Alumni Senior Fellow
Prof. Brandn Green, Environmental Center ( sophomore class

Junior Fellows
• Ms. Katie Dwyer (
• Mr. Jake Yankauskas (

Resident Fellow (alumni)
• Mr. Jared Feindt (


Wed. 8/27 Writing and Nature: The Prologue and Foreword to LotR. Some basic terminology and backgrounds. Why Tolkien?
Thurs. 8/28 Common Hour: What is Sustainability?
Fri. 8/29 The Biblical Creation Story (Genesis 1-3), the Sermon on the Mount (Chapters 5-7), and the Apocalypse (Rev. 21 and 22:1-5). First blog and quiz.
Wed. 9/3 Davis, Chapter 3, “Seeing with God: Israel’s Poem of Creation.” LotR, 1:1-3. Blog.
Thurs. 9/4 Video topics.
Fri. 9/5 LotR, 1:4-6. Quiz.
Wed. 9/10 LotR, 1:6-9; Introduction and Chapter 1 of D&E. Blog.
Fri. 9/12 LotR, 1:10-12; Quiz. Assignment given for first reflection.
Wed. 9/17 LotR., 2:1-3;  Schumacher, “Buddhist Economics.”
Fri. 9/19 LotR, 2:4-6, Quiz.
Wed. 9/24 LotR, 2:4-6; Schumacher, “Technology with a Human Face.”
Fri. 9/26 LotR, 2:7-9; Quiz.
Sat. 9/27. First reflection due.
Wed. 10/1 LotR, 2:10 and 3: 1-2; D&E Chapter 3. Blog.
Fri. 10/3 LotR, 3:3-5; Quiz.

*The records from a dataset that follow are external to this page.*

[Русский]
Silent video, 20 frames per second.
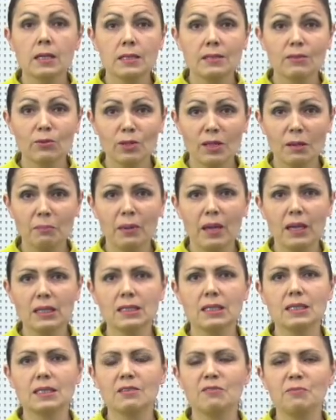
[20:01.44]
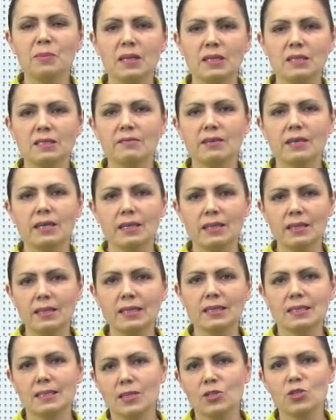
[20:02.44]
Сегодня пятница, впереди
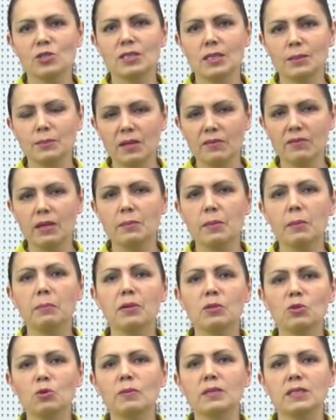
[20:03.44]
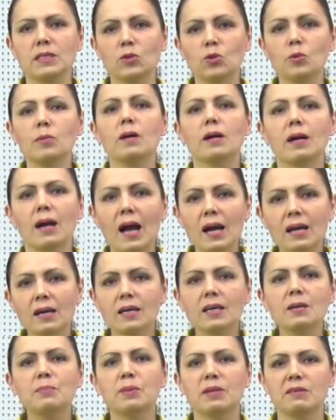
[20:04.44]
выходные, значит самое время подумать о том,
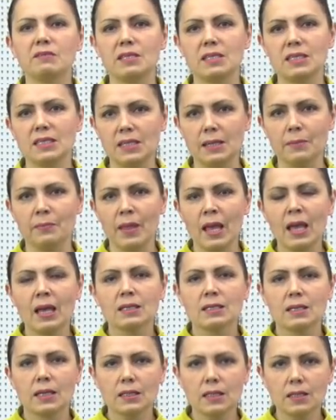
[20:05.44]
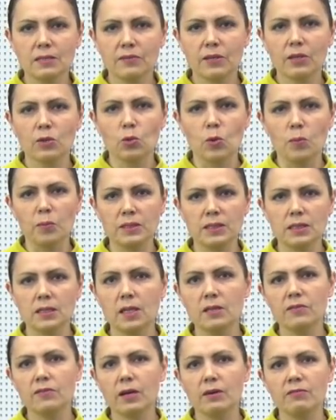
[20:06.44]
как их провести. Сходить в кино,
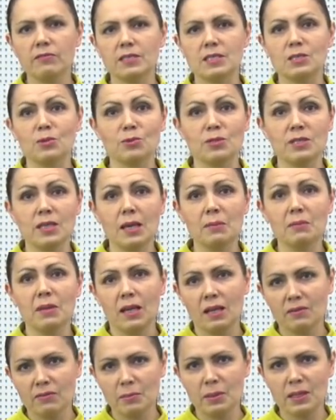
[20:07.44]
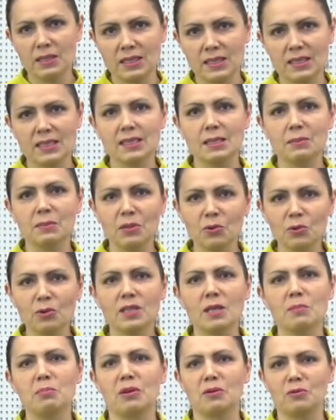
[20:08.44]
посидеть в кафе с друзьями или выбраться с
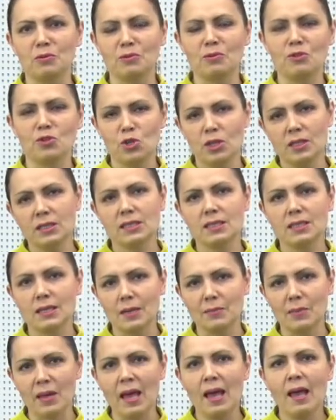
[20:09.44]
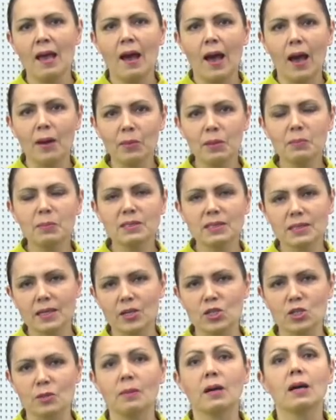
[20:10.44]
семьей на природу. Решайте сами. А мы
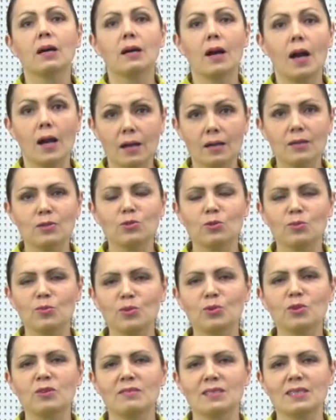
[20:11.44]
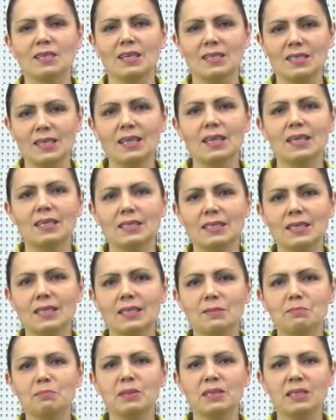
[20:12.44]
подскажем, как субботу и воскресенье
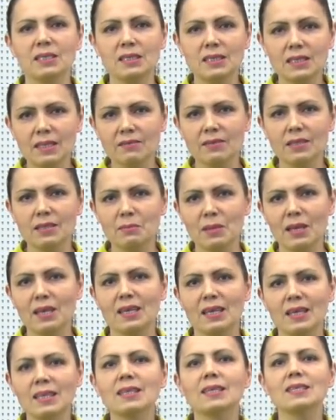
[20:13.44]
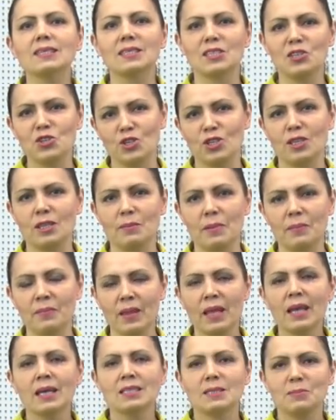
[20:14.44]
сделать позитивными и насыщенными.
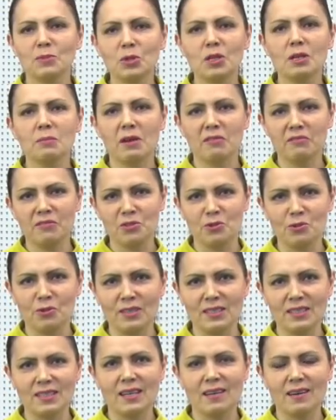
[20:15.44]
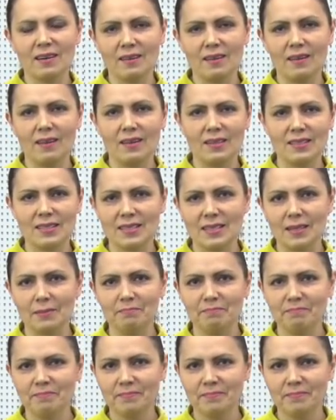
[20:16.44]
Смотрим афишу от телеканала «Оса».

Second reflection assignment given.
Wed. 10/8 Film Day.Wed.
10/10 LotR, 3: 3-5; Davies Chap, 9. .D&E Chapter 4. Blog.

Fall Break.

Wed. 10/15 LotR, 3:6-8; D&E Chapter 5. Blog.
Fri. 10/17 LotR, 3:9-11; Quiz.
Wed. 10/22 LotR, 4:1-3, D&E Chapter 8.
Fri. 10/24 LotR, 4:4-6. Quiz.

Sat. 10/25. Second reflection due.

Wed. 10/29 LotR, 4:4-6.  David Bentley Hart “Anarcho-Monarchism,”
Third reflection assignment given.
Fri. 10/31 LotR, 4:7-9. Quiz.
Wed. 11/5 LotR, 4:10 and 5:1-2. Schumacher, “The Problem of Production.” Davis, Chapter 9. Blog.
Fri. 11/7 LotR, 5:3-5. Quiz.
Wed. 11/12 LotR, 5:6-8.  Schumacher, “Peace and Permanence.”
Fri. 11/14 LotR, 5:9-10, and 6:1. Quiz.
Wed. 11/19 LotR, 6:2-4. Scruton 225-252. Blog.
Fri. 11/21 LotR, 6:5-7. Quiz.
Tues. 11/25 Third reflection due.

Thanksgiving Break.
Wed. Dec. 3 LotR, 6: 8-9. Scruton 253-291.
Sat.  Dec. 6, Residential College Symposium, presentation of group videos.